### Directions
Copy only the lines from the one containing "[0:02.70-0:03.60]" through the final line of the records below, exactly as written, with no pictures.

### Data for this task
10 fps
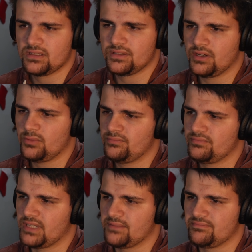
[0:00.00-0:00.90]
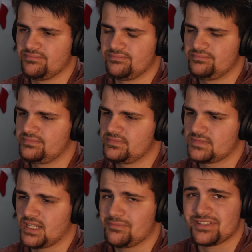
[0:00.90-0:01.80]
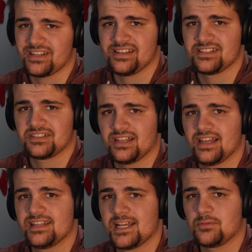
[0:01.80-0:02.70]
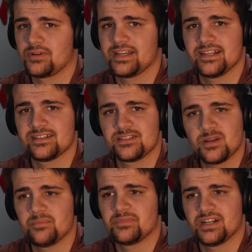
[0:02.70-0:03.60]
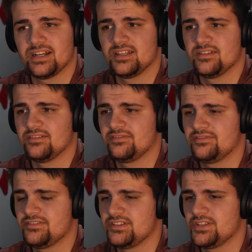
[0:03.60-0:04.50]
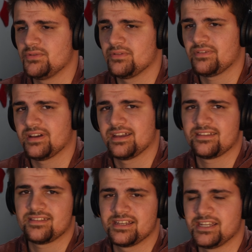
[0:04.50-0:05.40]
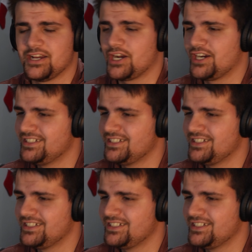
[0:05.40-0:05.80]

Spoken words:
Nope. I'm just at least glad that we're getting some kind of unifying thing here.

### Answer to this problem
[0:02.70-0:03.60]
[0:03.60-0:04.50]
[0:04.50-0:05.40]
[0:05.40-0:05.80]

Spoken words:
Nope. I'm just at least glad that we're getting some kind of unifying thing here.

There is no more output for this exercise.